**Task requirements**:
Exactly as written, retype the lines that run from the line holding "[0:02.13-0:03.20]" through the end of the records below. Do not include pictures.

**Material shown**:

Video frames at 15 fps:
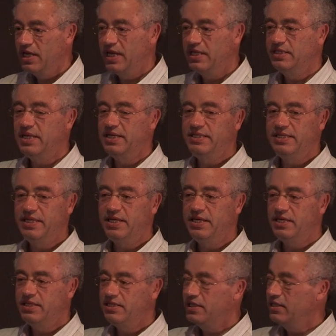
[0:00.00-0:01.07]
And then
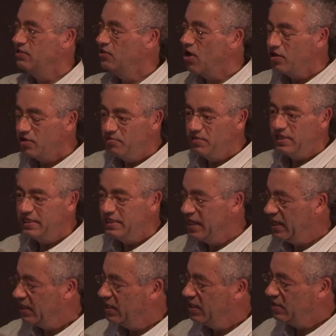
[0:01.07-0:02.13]
the, the document
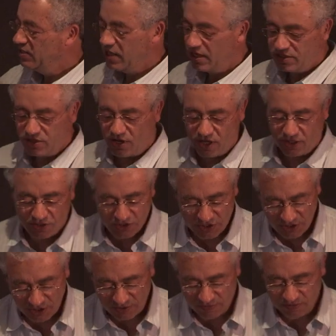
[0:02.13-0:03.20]
linking
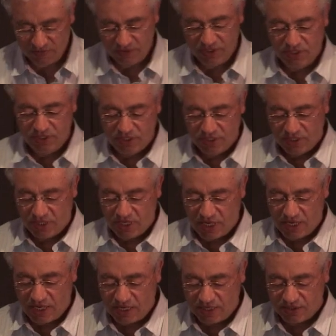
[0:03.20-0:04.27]
technology.
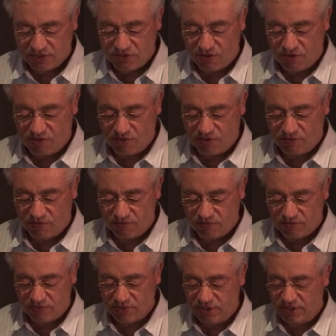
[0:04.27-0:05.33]
Uh, so
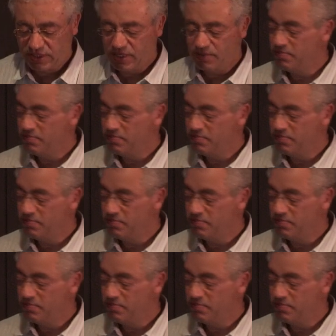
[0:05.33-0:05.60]
the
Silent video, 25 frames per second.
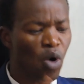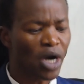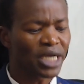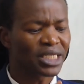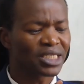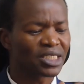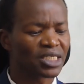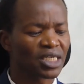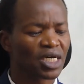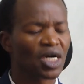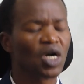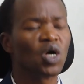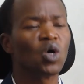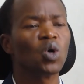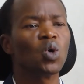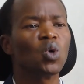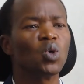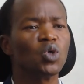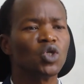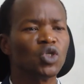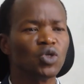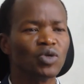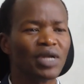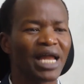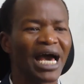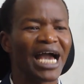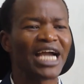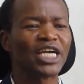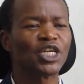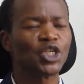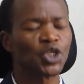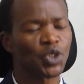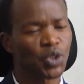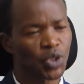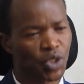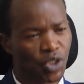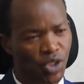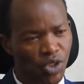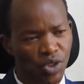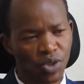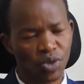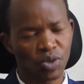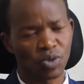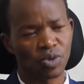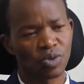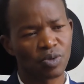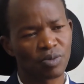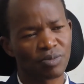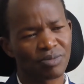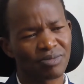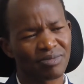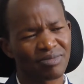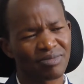What would you like to do?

**Result**:
[0:02.13-0:03.20]
linking
[0:03.20-0:04.27]
technology.
[0:04.27-0:05.33]
Uh, so
[0:05.33-0:05.60]
the
Silent video, 25 frames per second.
What would you like to do?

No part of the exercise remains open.